→ What to work on
Please give an exact printout of the records, without any pictures.

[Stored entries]
§ §

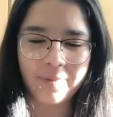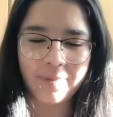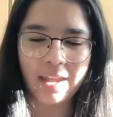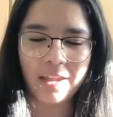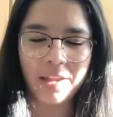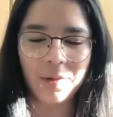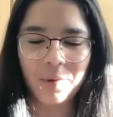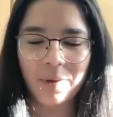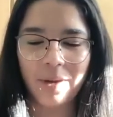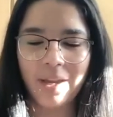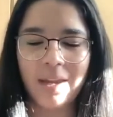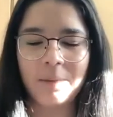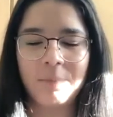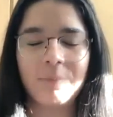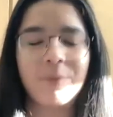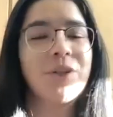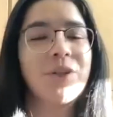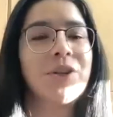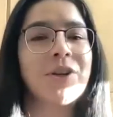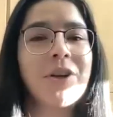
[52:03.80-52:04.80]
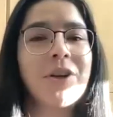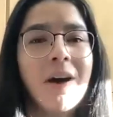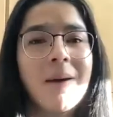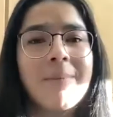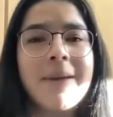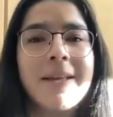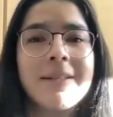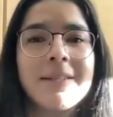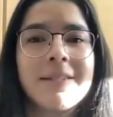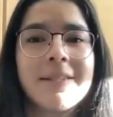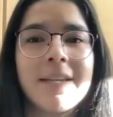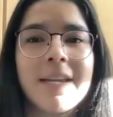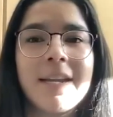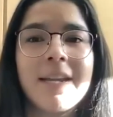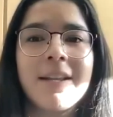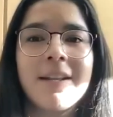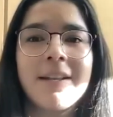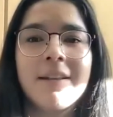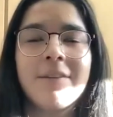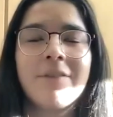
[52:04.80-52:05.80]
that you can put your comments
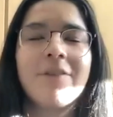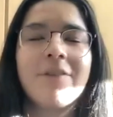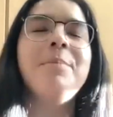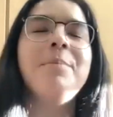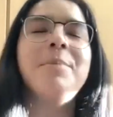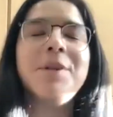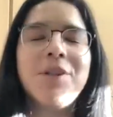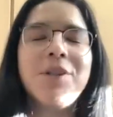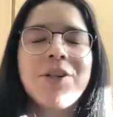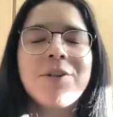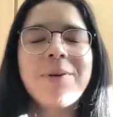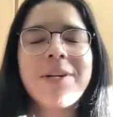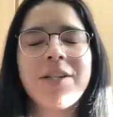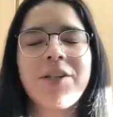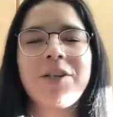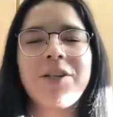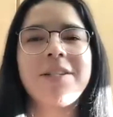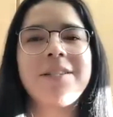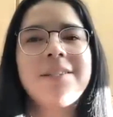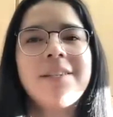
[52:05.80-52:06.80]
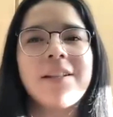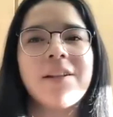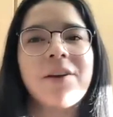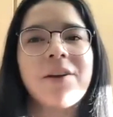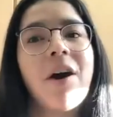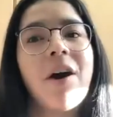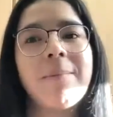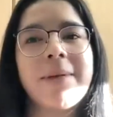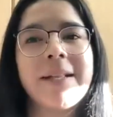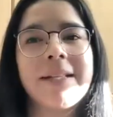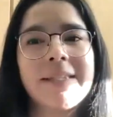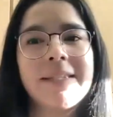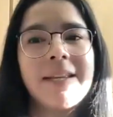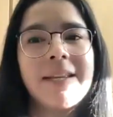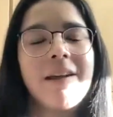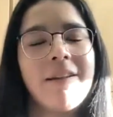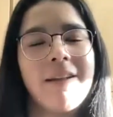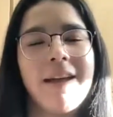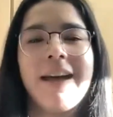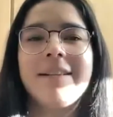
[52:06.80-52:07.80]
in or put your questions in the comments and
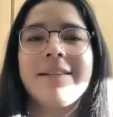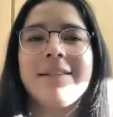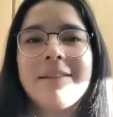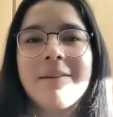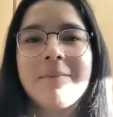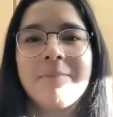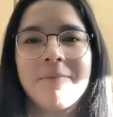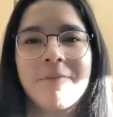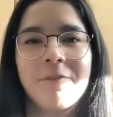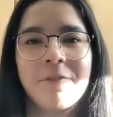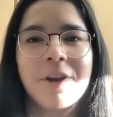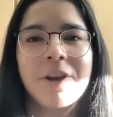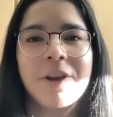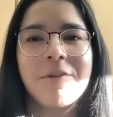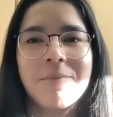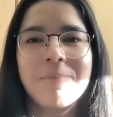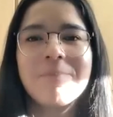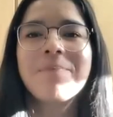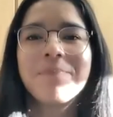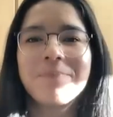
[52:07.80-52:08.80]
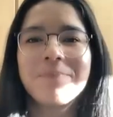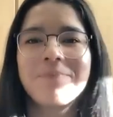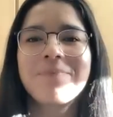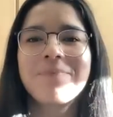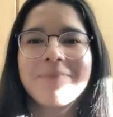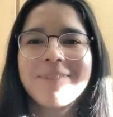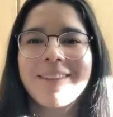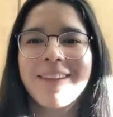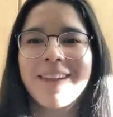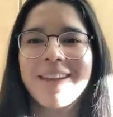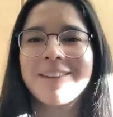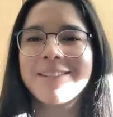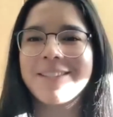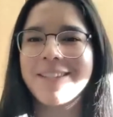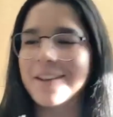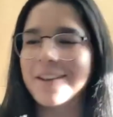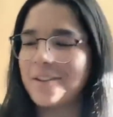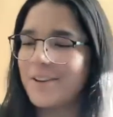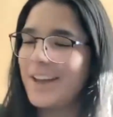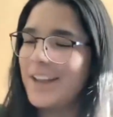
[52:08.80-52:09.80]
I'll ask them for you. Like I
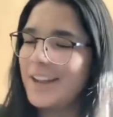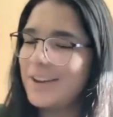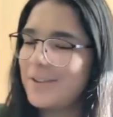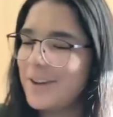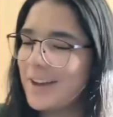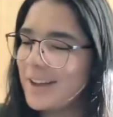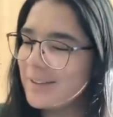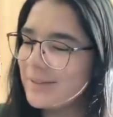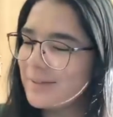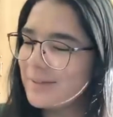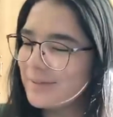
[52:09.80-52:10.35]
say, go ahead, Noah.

§ §

→ Response area
[52:03.80-52:04.80]
[52:04.80-52:05.80]
that you can put your comments
[52:05.80-52:06.80]
[52:06.80-52:07.80]
in or put your questions in the comments and
[52:07.80-52:08.80]
[52:08.80-52:09.80]
I'll ask them for you. Like I
[52:09.80-52:10.35]
say, go ahead, Noah.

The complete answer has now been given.